What to work on >>
Would it be possible to output exactly, and only, the lines below from the one holding "[0:10.00-0:10.30]" to the last line, both included, with every picture left out?

Records from a data collection >>
============================================================
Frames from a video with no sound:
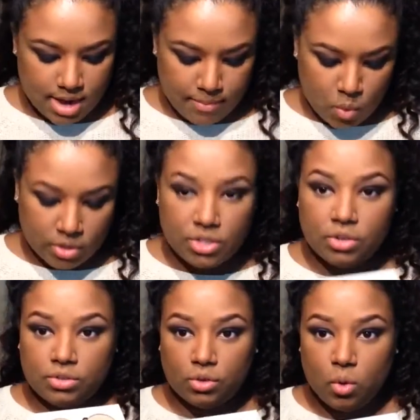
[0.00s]
I'm going to
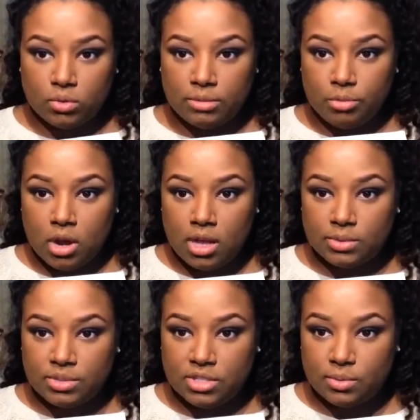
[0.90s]
use the Golden
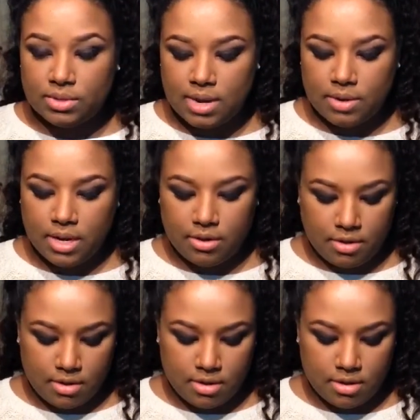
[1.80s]
Bronze, which is the one down here.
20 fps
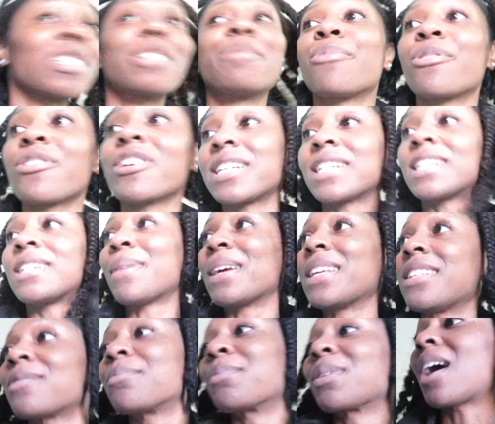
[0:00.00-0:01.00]
to print and
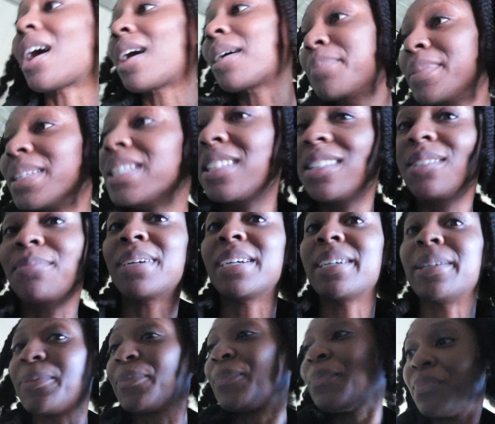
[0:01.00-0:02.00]
make some copies,
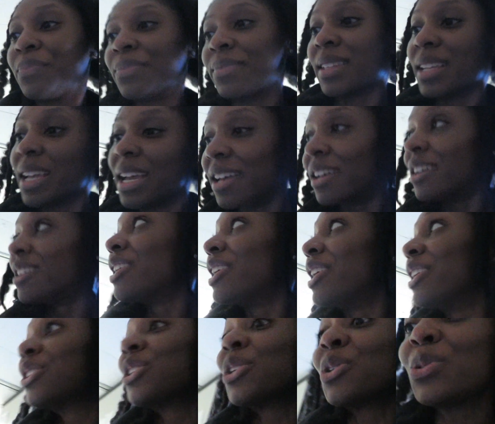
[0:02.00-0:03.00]
but
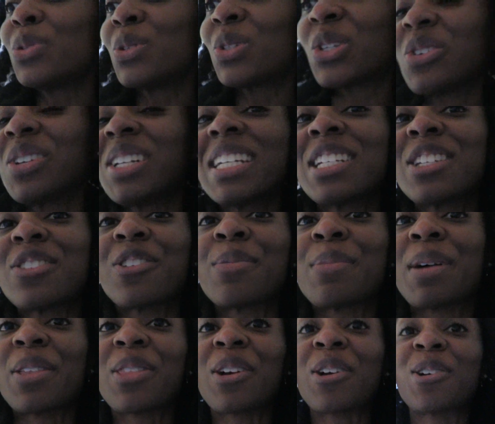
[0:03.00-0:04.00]
two students from
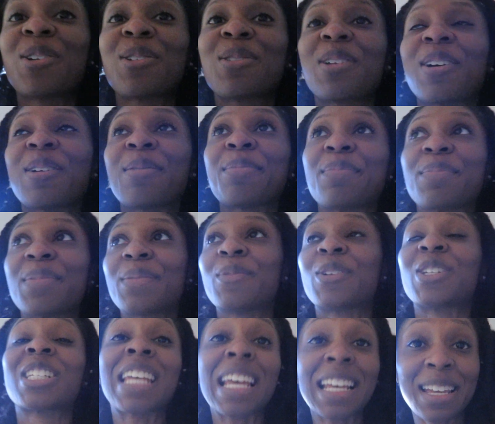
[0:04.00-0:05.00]
my third,
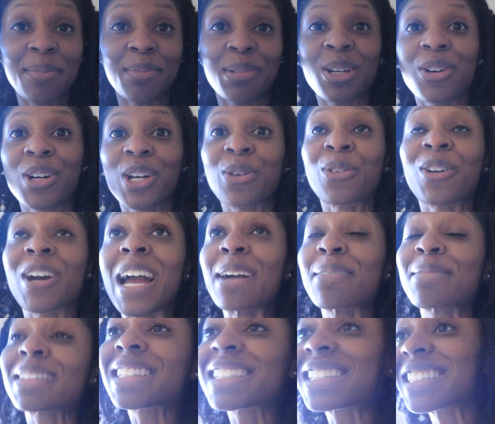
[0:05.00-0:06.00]
second period were
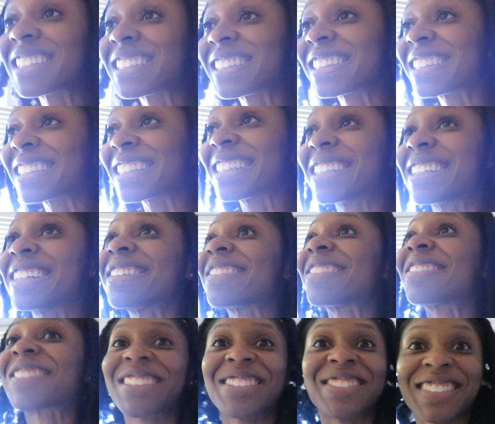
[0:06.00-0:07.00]
absent,
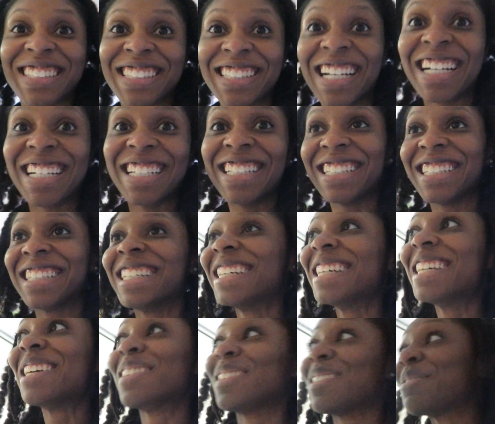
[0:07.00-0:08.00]
which was nice.
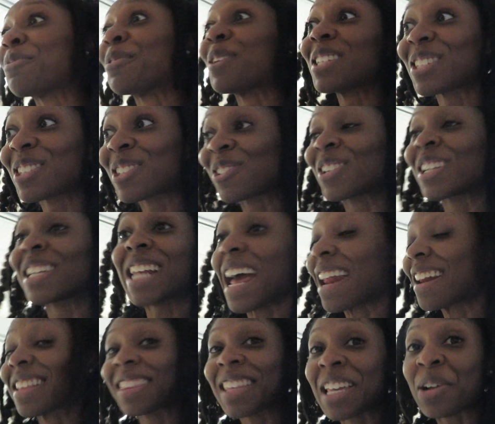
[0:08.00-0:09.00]
One student
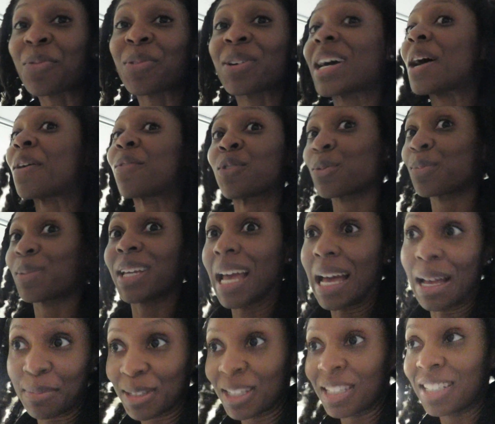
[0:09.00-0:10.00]
I didn't think would ever be
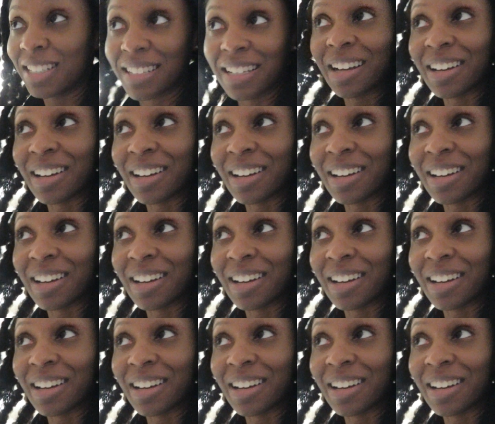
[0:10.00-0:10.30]
absent.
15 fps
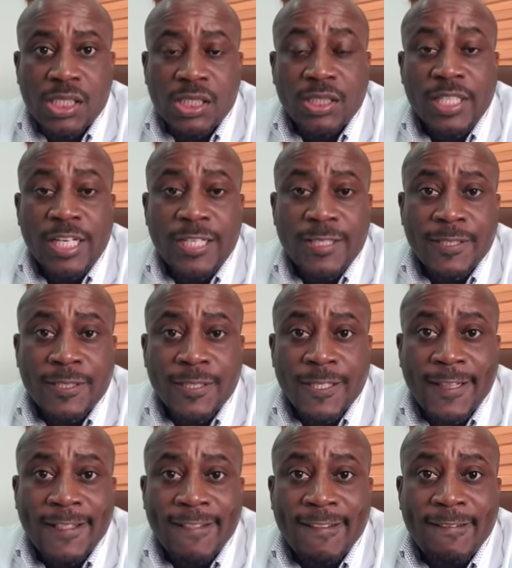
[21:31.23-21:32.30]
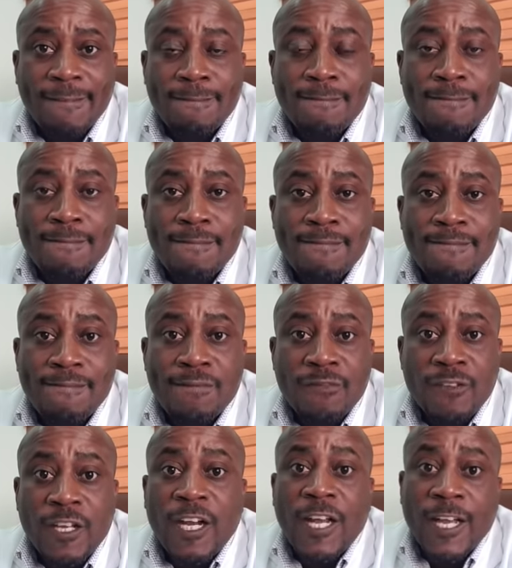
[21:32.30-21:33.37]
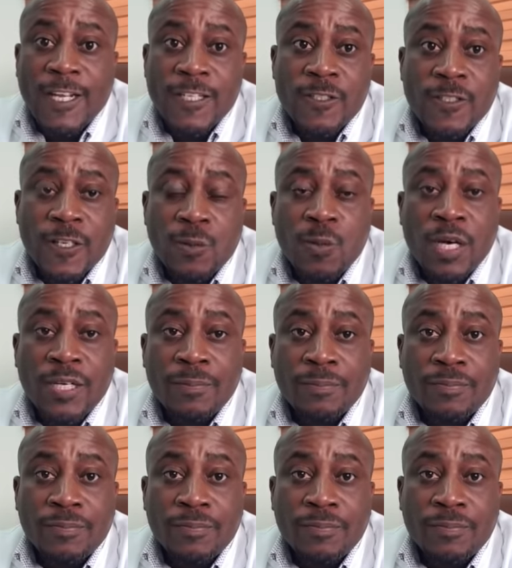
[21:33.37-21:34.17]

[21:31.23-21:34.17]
All right? You are likely to get one.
============================================================
Reply >>
[0:10.00-0:10.30]
absent.
15 fps
[21:31.23-21:32.30]
[21:32.30-21:33.37]
[21:33.37-21:34.17]

[21:31.23-21:34.17]
All right? You are likely to get one.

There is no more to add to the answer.